Shortly after my purchase of the SanDisk Cruzer Mini I discovered something better, smaller, and a whole lot more fun. I discovered the SanDisk Cruzer Micro. Once you ignore the price and stand in awe of its tiny yet beautiful shape, you too will want one, possibly two of these wonderful little flash drives. Available in 128MB, 256MB and 512MB, this flash drive can be affordable for even a jobless college student (ie ME). SanDisk will be releasing a 2GB and a 4GB Micro in 2005, but expect a hefty price tag.
Recommend this product?
Alas, we have evolved...
Now how can a flash drive evolve? A couple years ago I bought a SanDisk Cruzer. This now clunky object had no internal memory, it instead relied upon a Secure Digital card that you inserted into the device. Due to its size, the Cruzer came with a little 3 inch USB cable so you could actually connect it to your desktop computer. Once flash drives with their own memory came out I was fascinated with the idea of no more floppy disk drives. The unpleasant experience of my 10 page story for 7th grade English disappearing the night before it was due all because of an evil floppy disk still haunts me to this day. I bought that Mini and soon came to love it, until the Micro evolved. This little thing even has a Cruzer Micro MP3 Companion that you can buy to listen to music.

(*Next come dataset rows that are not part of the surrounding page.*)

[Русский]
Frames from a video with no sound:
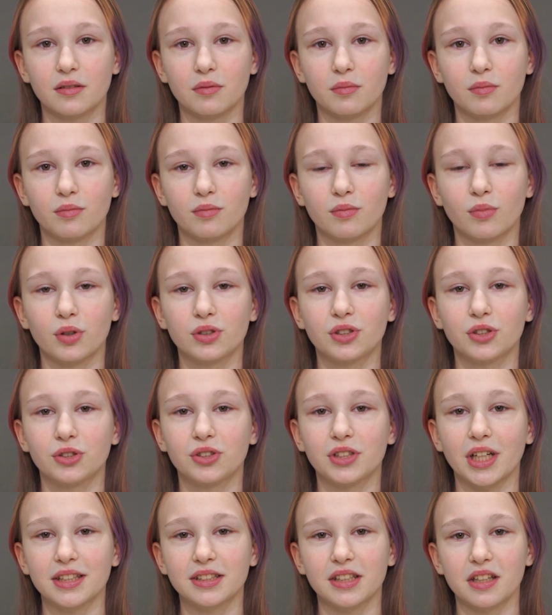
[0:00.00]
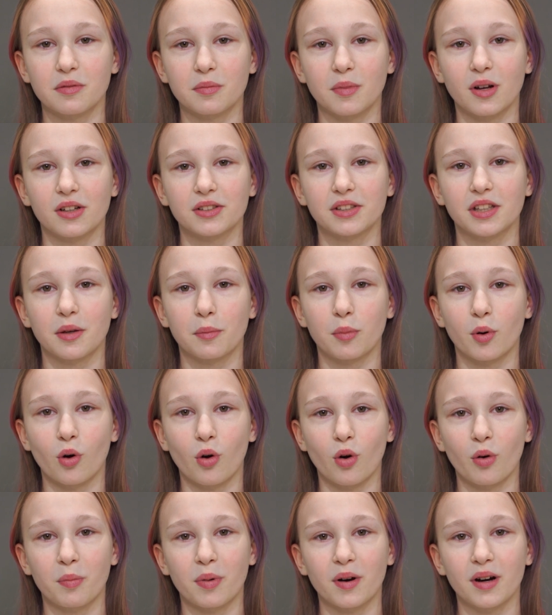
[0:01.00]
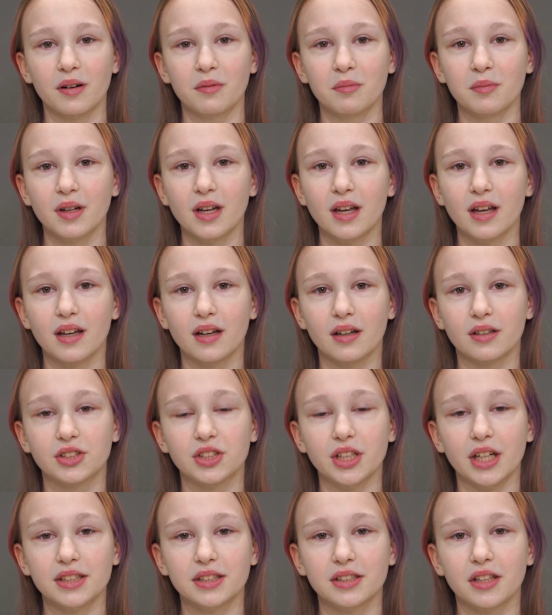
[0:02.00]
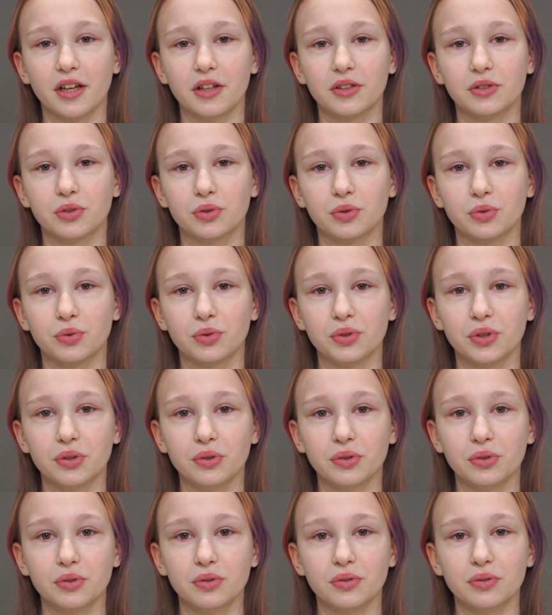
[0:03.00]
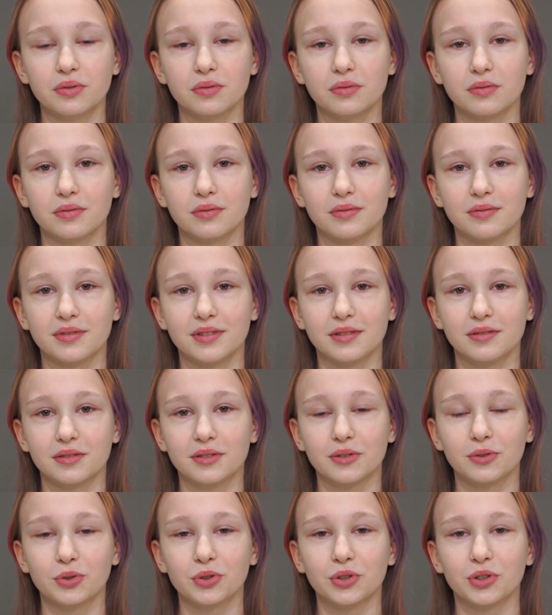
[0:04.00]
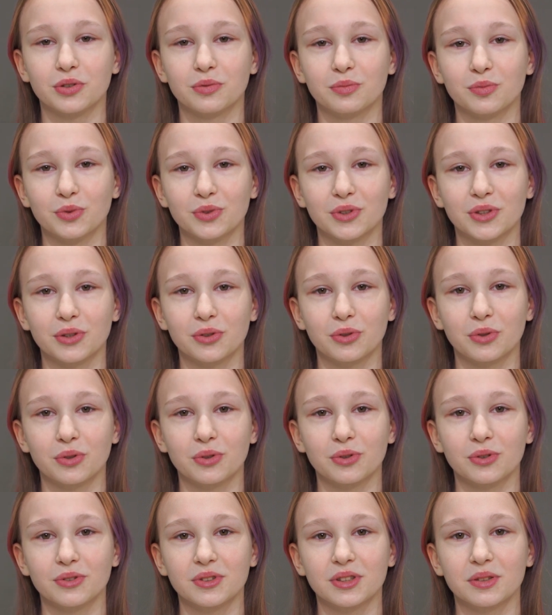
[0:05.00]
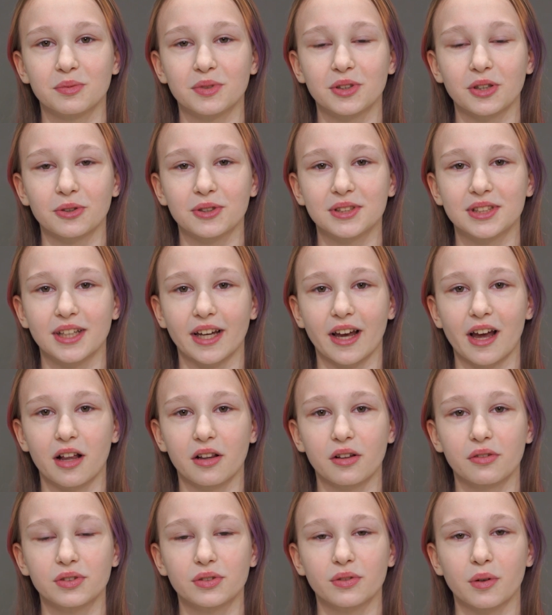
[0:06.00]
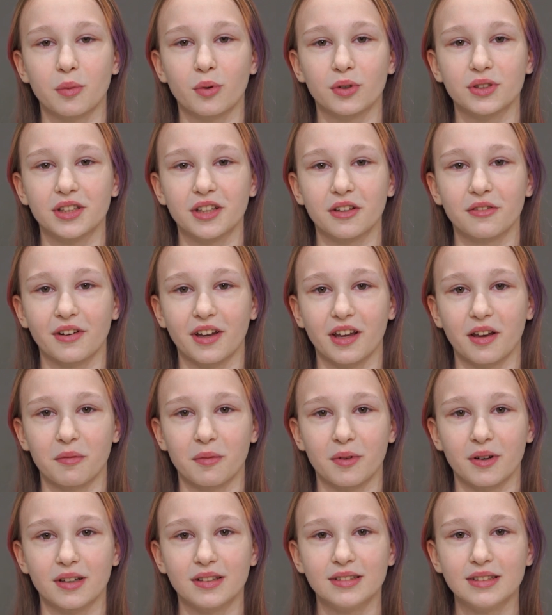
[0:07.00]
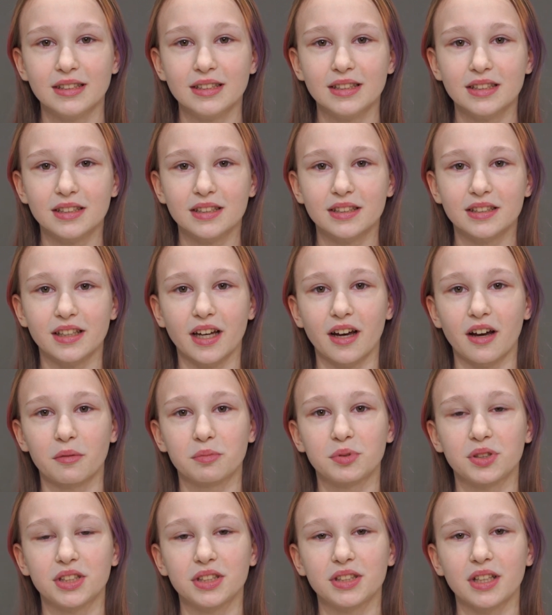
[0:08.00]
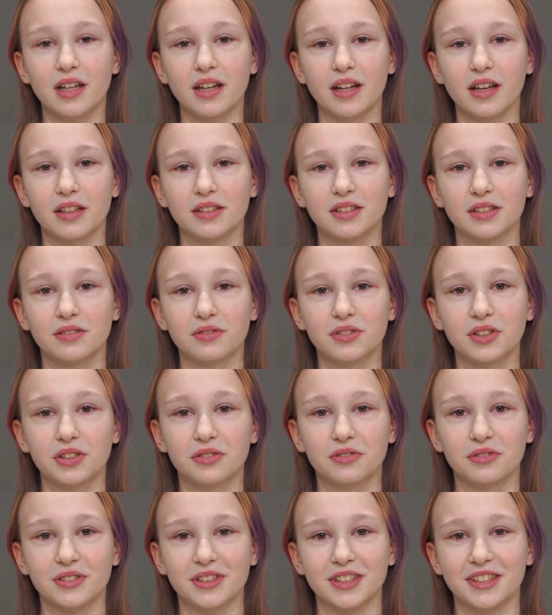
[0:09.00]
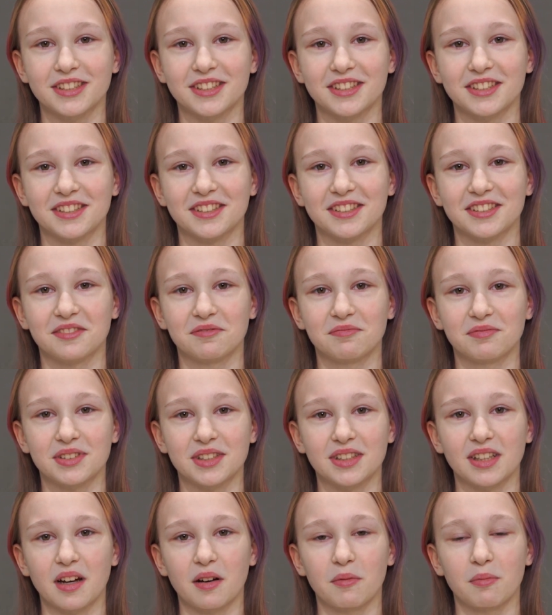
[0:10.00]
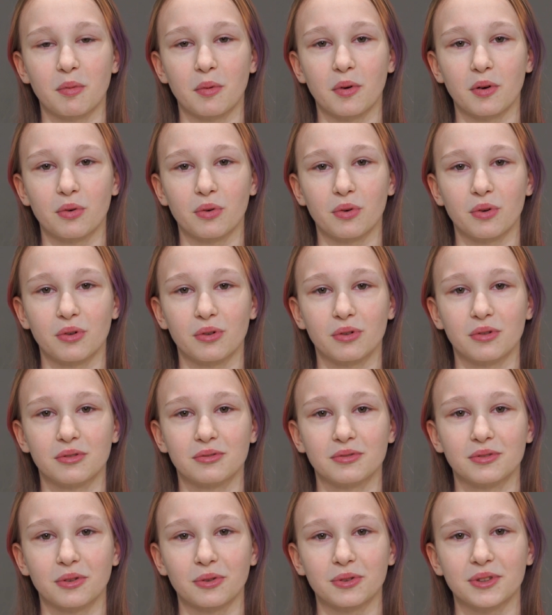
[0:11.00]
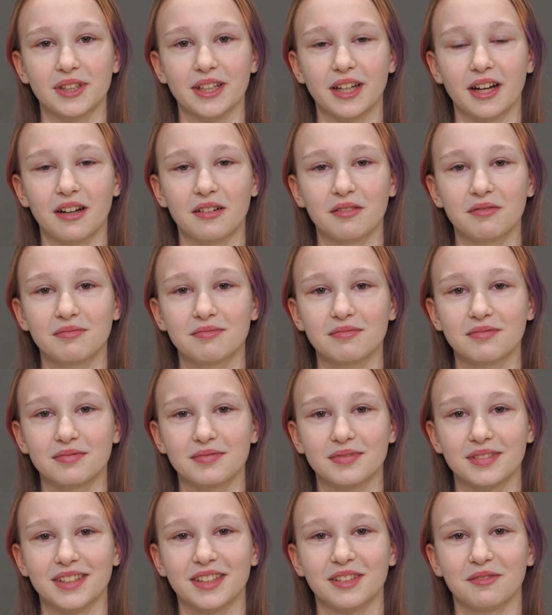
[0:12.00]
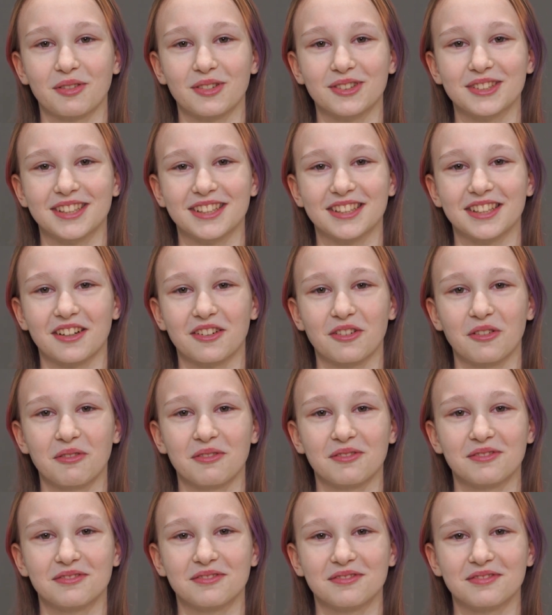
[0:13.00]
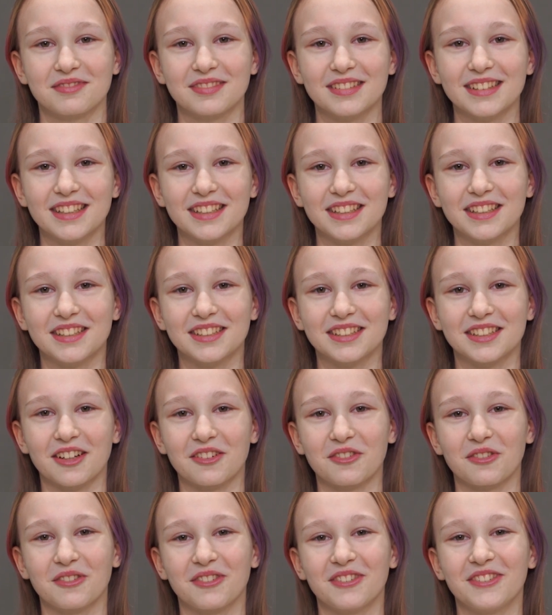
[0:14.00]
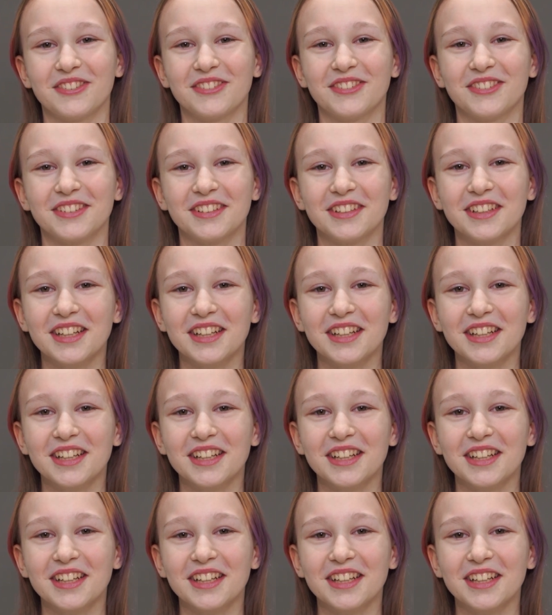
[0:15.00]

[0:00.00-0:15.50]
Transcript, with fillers: Большую часть занималась хип-хопом, часто рисую, слушаю музыку, смотрю сериалы в свободное время. Я общительная, отзывчивая, всегда помогу друзьям и просто знакомым, незнакомым.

Another useful feature is the lock option. Your Micro will automatically have a folder that requires a password to enter (you need to make the password). This is a great feature to hide files if you are letting someone use your flash drive.
You can store virtually anything you want on a SanDisk Cruzer Micro as long as it fits. I trust my 256MB to hold all of my important Air Force files, presentations and letters. I don't even trust my computer to hold these files. To use the Micro you simply remove the mildly annoying plastic cap and insert it into your USB port. Your computer should automatically recognize it and it will pop up that it found new hardware. Saving to it is as simple as saving to a floppy disk. Simply select the removable storage device (mine is usually F: ), type in the file name and hit save. Your computer may take a minute from the time you put it into your computer to the time you can save on it so don't worry if you can't find it right away. If all else fails, you can access the Micro through My Computer (on Windows systems).
The Cruzer Micro is compatible with Windows 98SE, ME, 2000, XP and Mac OS 9.1.x+, OS X v10.1.2+ and is certified with Windows XP and Mac OS X. If you're running on an older system than these, you probably don't have a USB port.
With USB 2.0, you don't have to worry about it taking a long time to save. If you have 1.1 don't worry, it still works. Your only problem is reading the popup that says a high speed device has been plugged into a low speed port. You can be like me on this one, ignore it. My new HP laptop (recently scratched by my laundry basket throwing mother) came with 3 USB 2.0 ports and has no problem with this flash drive. With a 2.0 port you should get about 3 megabytes per second of read/write capability and slower with a 1.1 port. With a simple Microsoft Word document you won't even notice the difference.
Micro means small
The Micro is about half the size of the Mini, but has the potential to currently hold up to 512MB. The Micro is just over 2" long, 3/4" wide and only 3/8" tall. When plugged into your computer the length is cut down to a little over an inch and a half. This is a big improvement over the Mini, which I was always terrified that I would snap off when using my old Toshiba (lemon) laptop. Another noticeable change is that the LED is a beautiful bright blue color, which happens to match the an LED on my laptop.
A layer of clear durable plastic covers the metal part of this device. A U-shaped piece is located opposite of the USB part which is used for the lanyard (if you keep this thing around your neck you have issues). Instead of the cheap "paint" that was used on the Mini, the Micro has simple white decalish letters on the case which I have yet to wear off.
Dargen Durability Trials
I bought this on September 9, 2004 (thanks Amazon) and it looks brand new. I have dropped it off my loft, stepped on it, thrown it in my backpack, determined that it does in fact bounce, and have repeatedly nibbled on it. With my recent success in breaking a MagLite flashlight I am saddened that I cannot break this little device, but at the same time I am fascinated with its capabilities. If your Micro is defective (workmanship and manufacturing defects) SanDisk has a 2 year limited warranty.
Inside your plastic annoying package is your SanDisk Cruzer Micro, a lanyard, a clear cap, a protective sleeve, quickstart guide, and driver information.
I hate the cap. This tiny thing in no way attaches to the Micro. It stay on loosely for short periods of time and falls off rather quickly. This defeats the purpose of even having a cap. SanDisk claims that replacement caps will be available for purchase in January, but don't waste your money.
If left in your computer for more than an hour, the Micro gets noticeably hot. I recommend taking it out of your computer when not in use. I've left mine in the computer for weeks at a time so I can honestly say that this heat will not hurt your Micro, its just annoying.
Since September the Amazon.com price has dropped from 38.94 to 30.97 . For an extra 20 bucks you can upgrade to the 512MB.